Marcelo Coutinho
TENDÊNCIAS/DEBATES
É preciso rever a política externa
Chegou a hora de diminuir a carga ideológica da política externa brasileira para darmos alguns passos em direção aos Estados Unidos
O Brasil tem dois ministérios para lidar diretamente com os assuntos relacionados ao comércio exterior. O Ministério das Relações Exteriores e o Ministério do Desenvolvimento, Indústria e Comércio poderiam obedecer à máxima que diz que "duas cabeças pensam melhor que uma".
Essa policefalia, no entanto, não evitou que o país acumulasse deficit comercial já no patamar de quase US$ 2 bilhões.

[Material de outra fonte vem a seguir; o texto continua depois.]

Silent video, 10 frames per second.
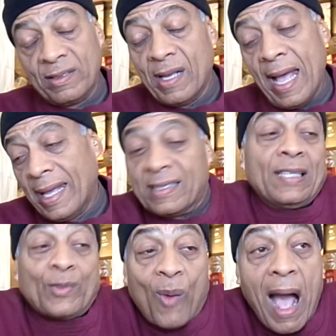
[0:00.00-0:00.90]
I guess
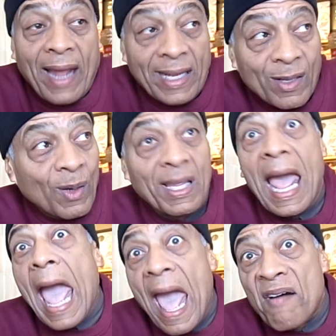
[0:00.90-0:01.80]
that's why they call it
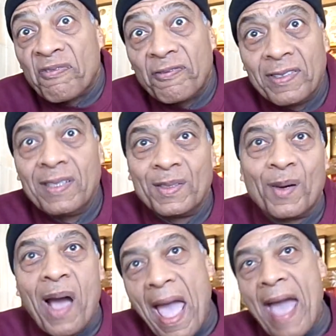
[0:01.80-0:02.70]
half.
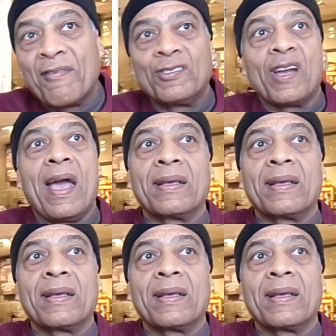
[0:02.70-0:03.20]
A half track.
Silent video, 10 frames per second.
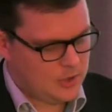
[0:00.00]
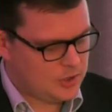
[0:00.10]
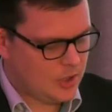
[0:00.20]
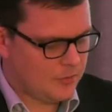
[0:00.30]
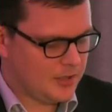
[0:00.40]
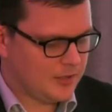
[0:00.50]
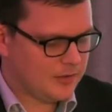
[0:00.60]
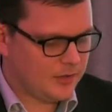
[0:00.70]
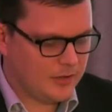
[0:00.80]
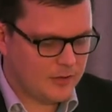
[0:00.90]
showing
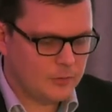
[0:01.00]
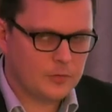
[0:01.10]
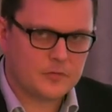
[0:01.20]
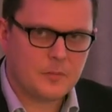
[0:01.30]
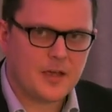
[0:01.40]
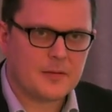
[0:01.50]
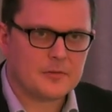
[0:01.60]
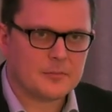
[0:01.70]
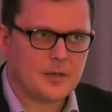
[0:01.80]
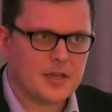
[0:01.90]
all of the
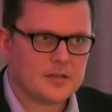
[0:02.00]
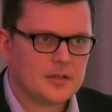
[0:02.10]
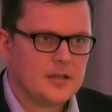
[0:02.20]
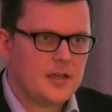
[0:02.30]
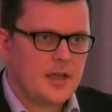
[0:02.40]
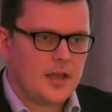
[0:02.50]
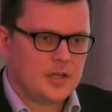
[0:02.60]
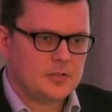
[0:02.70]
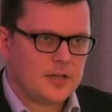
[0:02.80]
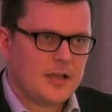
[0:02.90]
payments made.
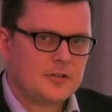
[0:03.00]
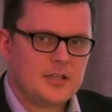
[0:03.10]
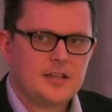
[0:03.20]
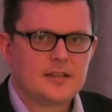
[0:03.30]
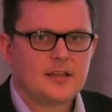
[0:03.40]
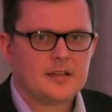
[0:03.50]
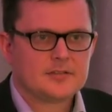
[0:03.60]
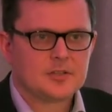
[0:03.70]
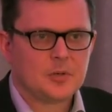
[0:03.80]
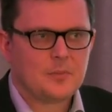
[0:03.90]
You calculate that
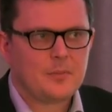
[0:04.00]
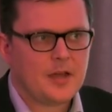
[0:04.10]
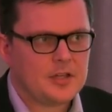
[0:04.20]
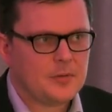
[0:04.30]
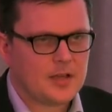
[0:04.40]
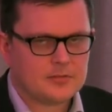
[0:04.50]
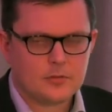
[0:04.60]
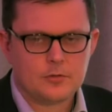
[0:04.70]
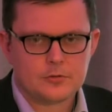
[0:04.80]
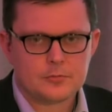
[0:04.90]
sum and you ask the
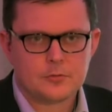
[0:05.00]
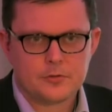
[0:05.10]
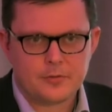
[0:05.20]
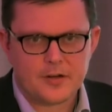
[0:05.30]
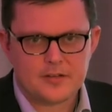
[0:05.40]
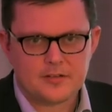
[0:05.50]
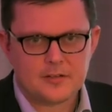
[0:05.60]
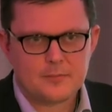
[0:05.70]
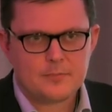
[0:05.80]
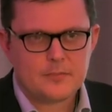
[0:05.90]
court to authorise it.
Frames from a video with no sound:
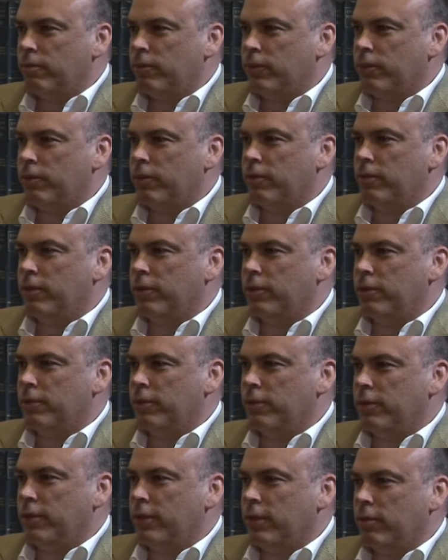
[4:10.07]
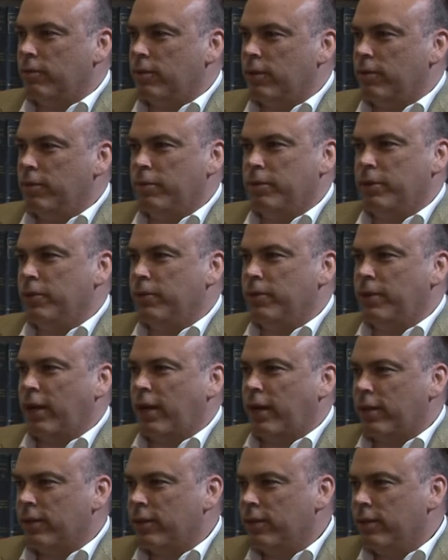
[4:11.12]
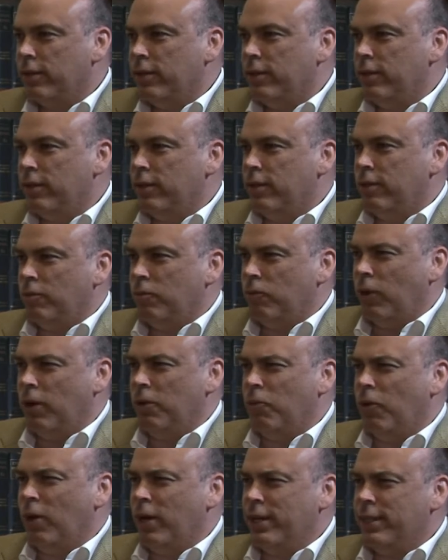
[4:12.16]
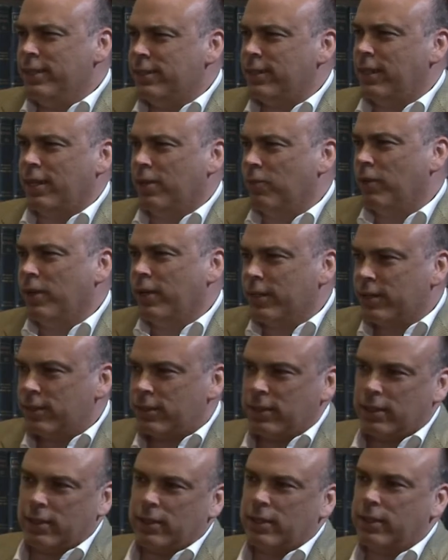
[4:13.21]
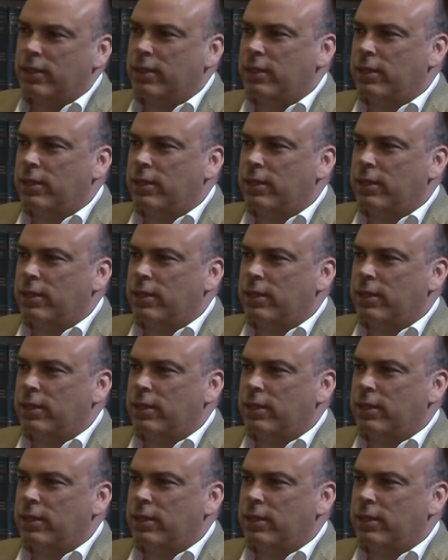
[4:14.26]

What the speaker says: What's the advantage of doing that? Why would we do that? Why is that the way it's done?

Na realidade, a nossa política internacional é uma serpente com muitas cabeças reunida na Camex (Câmara de Comércio Exterior). A Camex tem como finalidade dar coerência às nossas estratégias comerciais envolvendo diferentes setores. É a responsável pelos desequilíbrios no balanço entre o que compramos e o que vendemos ao mundo.
Tais desequilíbrios são resultado do processo precoce de desindustrialização nacional, que, por sua vez, também é bastante agravado por uma política externa comercial equivocada. Esse círculo vicioso no qual o país se meteu desde que optou por um alinhamento com a potência industrial chinesa a partir de 2008 é a causa maior do baixo crescimento do Brasil.

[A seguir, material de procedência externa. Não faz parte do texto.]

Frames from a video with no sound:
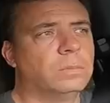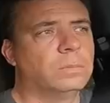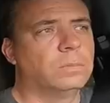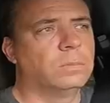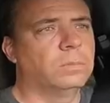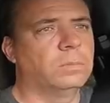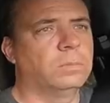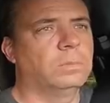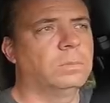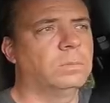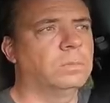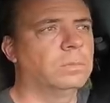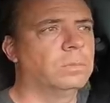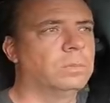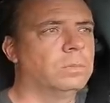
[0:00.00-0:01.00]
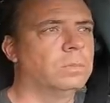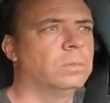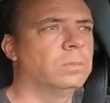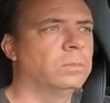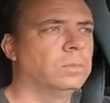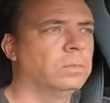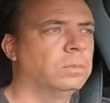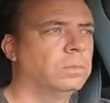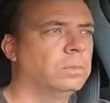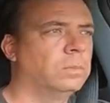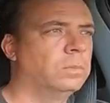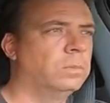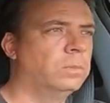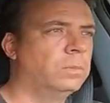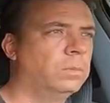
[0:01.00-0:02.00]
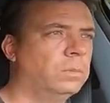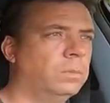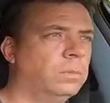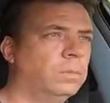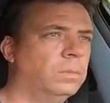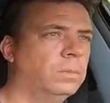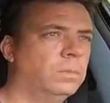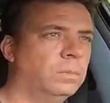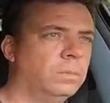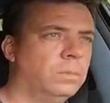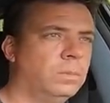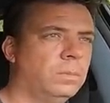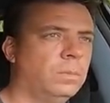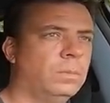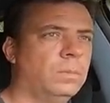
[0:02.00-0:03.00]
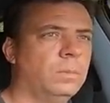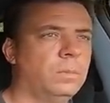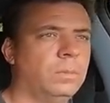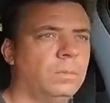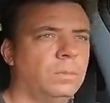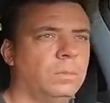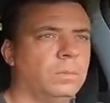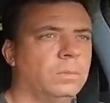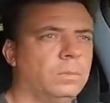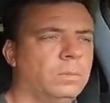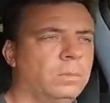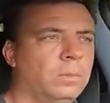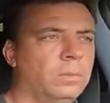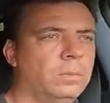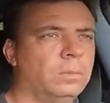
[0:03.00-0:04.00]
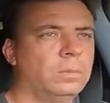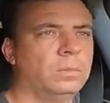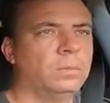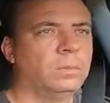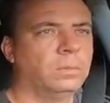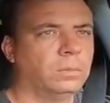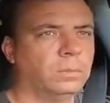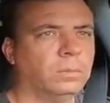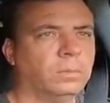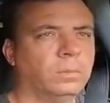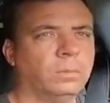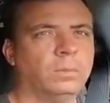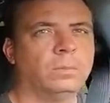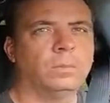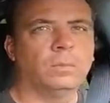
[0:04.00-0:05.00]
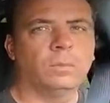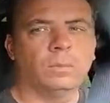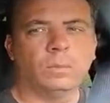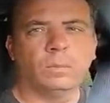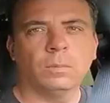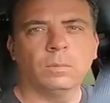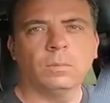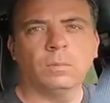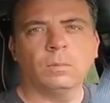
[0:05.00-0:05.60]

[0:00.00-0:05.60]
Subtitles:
The person shown says nothing.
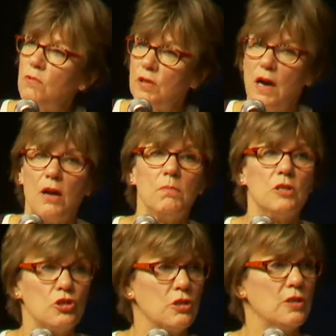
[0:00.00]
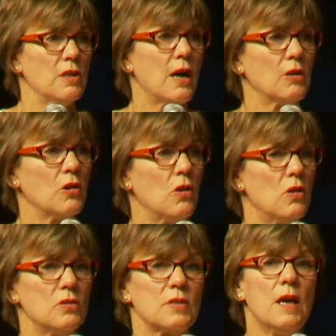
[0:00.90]
with our mission and our
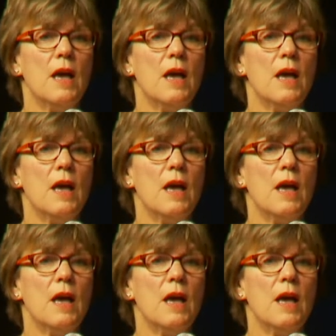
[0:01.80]
goals,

Com o fim das eleições, o governo continuará o mesmo, mas não necessariamente será mantida a política que nos enfraqueceu no cenário global. A julgar pelos problemas de crescimento da nossa economia, são possíveis ainda as mudanças no sentido de flexibilizar o Mercosul para nos permitir fazer negociações comerciais em separado e rever a aproximação intempestiva com Pequim que marcou a criação dos Brics.
No âmbito do G20, o Brasil caminhou muito até agora ao lado dos grandes emergentes asiáticos. A tradução disso em termos de crescimento para nós não é boa. Não vivemos as crises das nações desenvolvidas, mas também não experimentamos a expansão do capitalismo dos emergentes. Ficamos da média para baixo, até mesmo na América Latina.
As análises de câmbio foram ineficazes, pois o dólar subiu R$ 1 nos últimos quatro anos, justamente o período de maior queda das exportações. Até mesmo o idealizador dos Brics, Jim O'Neill, reconhece que o Brasil ficou chinês demais e que vender commodities é insuficiente.
Com o declínio da indústria, temos menos a oferecer ao mundo. Atuamos muito para eleger um brasileiro na OMC (Organização Mundial do Comércio) e o próprio presidente da organização, Roberto Azevêdo, faz hoje um pedido desesperado para salvar a instituição e a política externa que o colocou lá.
O problema maior é que o deficit comercial, a desindustrialização e o baixo crescimento já começam a atingir o emprego dos brasileiros. Ninguém sabe até quando a nossa economia aguenta manter os atuais níveis sensíveis em que se encontra.
Talvez mais alguns meses se nada for feito ou se não houver nenhuma outra guinada fantástica de globalização financeira no mundo e valorização das commodities que nos jogue para cima.
Não convém brincar com a sorte de milhões de brasileiros. Chegou o momento de diminuir a carga ideológica da política externa para darmos alguns passos em direção aos Estados Unidos, acabando de vez com os estranhamentos que pautaram nossas relações internacionais nos últimos anos.
Ao contrário das teses apocalípticas em torno do fim da era ocidental para esta década, os Estados Unidos estão crescendo, voltaram a ser nossos maiores compradores e podemos encontrar com eles combinações e parcerias mais favoráveis à nossa indústria exportadora.
Sem perder o foco, devemos buscar o reequilíbrio no nosso comércio e salvar o futuro dos nossos empregos. Governo novo, ideias novas.